Ses critiques sont-elles justifiées? Il est impossible de le déterminer avec certitude. Les journalistes et les citoyens n’ont pas le privilège d’assister aux réunions de travail du conseil et ne sont pas témoins des discussions privées qui mènent aux décisions ou à l’absence de celles-ci.
Néanmoins, de voir une femme avec une telle feuille de route identifier ses anciens collègues du conseil comme étant «en manque de leadership» et souffrant d’une «absence de revendications vers les paliers gouvernementaux supérieurs» devrait, dans un monde idéal, avoir l’effet d’un signal d’alarme auprès de la population. Et surtout, inciter le conseil de Bas-Caraquet à faire un examen de conscience.
En fait, le débat que soulève la conseillère municipale démissionnaire est beaucoup plus large. Bas-Caraquet n’est pas la seule communauté à souffrir des tares qui lui sont (à tort ou à raison) attribuées.
Le Nouveau-Brunswick en général et l’Acadie en particulier compte sur une multitude de petits villages à la population vieillissante et où l’intérêt pour les affaires municipales est nul, sauf lors de la saison des impôts fonciers.
Dans plusieurs conseils, le leadership provient surtout du maire ou de la mairesse ainsi que du directeur général. Des conseillers sont bien peu outillés pour faire face aux défis de leur communauté et ne semblent faire qu’acte de présence.
Des élus sont en poste depuis des décennies. Certains en raison de leur travail exceptionnel. D’autres parce que personne n’est intéressé à prendre leur place.
Tout cela serait anecdotique, si ce n’était des conséquences. Dans sa lettre à ses concitoyens, Anne-Marie Jourdain accuse les conseillers de son village d’avoir fait preuve d’inaction pendant la crise du verglas, au début de l’année. Plusieurs d’entre eux auraient affirmé que leur rôle ne comprend pas un «mandat humanitaire». Elle affirme qu’aucun plan d’urgence n’a depuis été élaboré.
Encore une fois, les questions soulevées par Mme Jourdain mériteraient d’être posées dans les autres communautés. Quelles municipalités, en particulier parmi les plus petites, sont aujourd’hui mieux préparées qu’il y a un an à affronter une crise météorologique? La réponse risque de nous surprendre... et de nous décevoir.
La controverse nous permet aussi de soulever le voile sur la dictature de l’impôt foncier. Dans de nombreux conseils municipaux, la priorité est de boucler le budget sans augmenter les taxes. Ceux qui réussissent peuvent se péter les bretelles. Pendant ce temps, peu de gens s’interrogent sur les projets qui ne verront pas le jour par manque de fonds ou d’intérêt, contribuant du même coup à l’état de stagnation du village.
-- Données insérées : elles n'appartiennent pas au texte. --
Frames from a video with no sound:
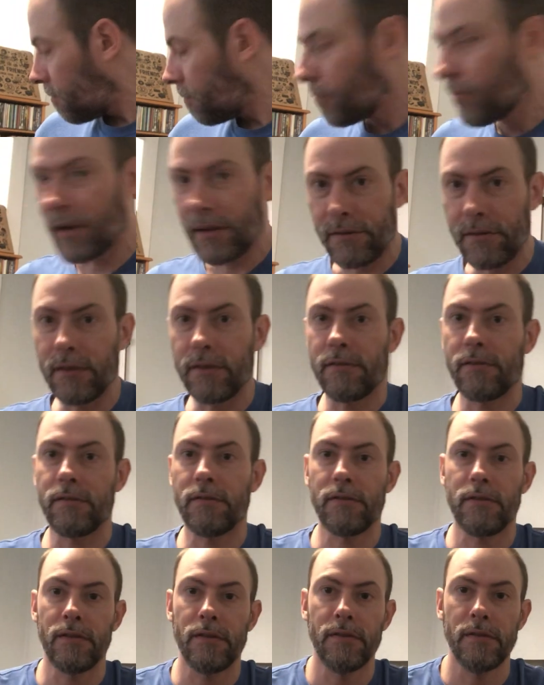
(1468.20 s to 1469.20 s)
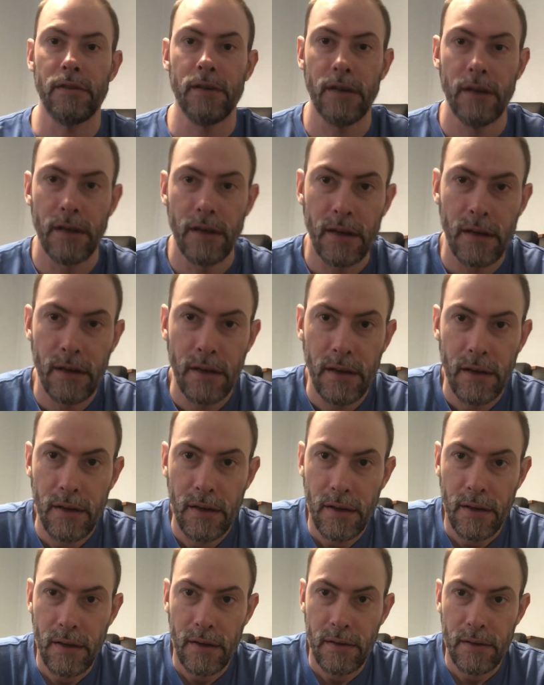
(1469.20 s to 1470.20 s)
pressings.
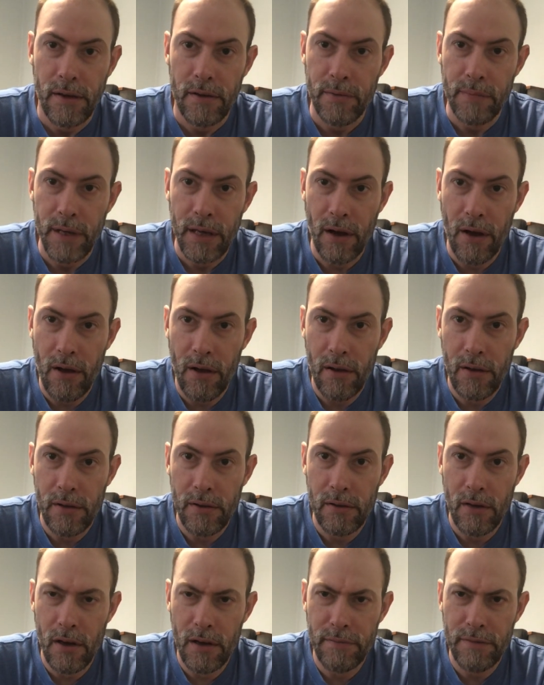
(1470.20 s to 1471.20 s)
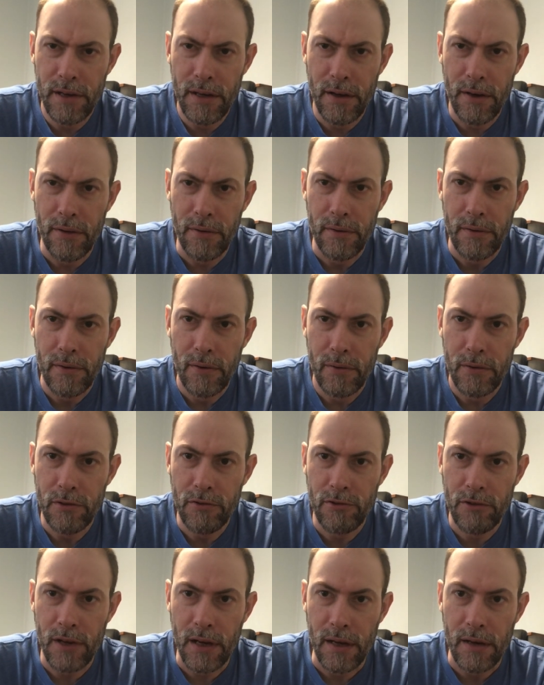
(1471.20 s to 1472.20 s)
That'd be all. Long video. Holy
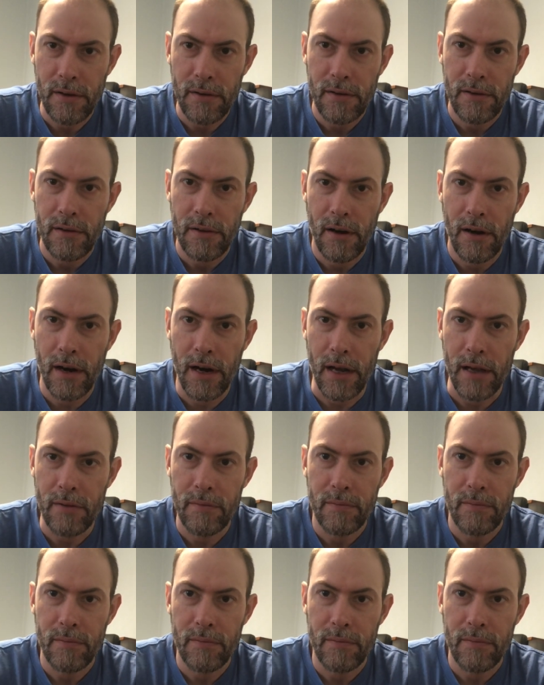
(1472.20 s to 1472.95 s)
shit. All right.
Les citoyens ont leur part de responsabilités. Combien d’assemblées publiques ont lieu devant une rangée de sièges vides chaque mois? Combien de citoyens savent de quoi discutent leurs représentants lors de ces assemblées, pendant les réunions de travail et dans les comités régionaux? Ou peuvent nommer les membres de leur conseil municipal?
Le faible taux de participation aux élections municipales est symptomatique du désintérêt de la population. Ceux qui se présentent dans l’isoloir finissent souvent par voter par habitude pour le conseiller sortant, sans avoir la moindre idée s’il est digne de leur confiance.
Lors des élections de 2016, 49 maires et 111 conseillers ont été élus sans opposition (un représentant municipal sur cinq!). Dans certains villages, il n’y avait aucune lutte. Six postes dans cinq municipalités sont même demeurés vacants. Près d’un citoyen néobrunswickois sur deux en âge de voter est resté à la maison plutôt que de décider qui géreront leur municipalité. Le problème, il est là. Alors que des conseils municipaux sont dirigés avec dynamisme par des gens qui ont à coeur leur communauté, d’autres sont ralentis par la présence de trop de bois mort. Dans un cas comme dans l’autre, nous avons les élus que nous méritons.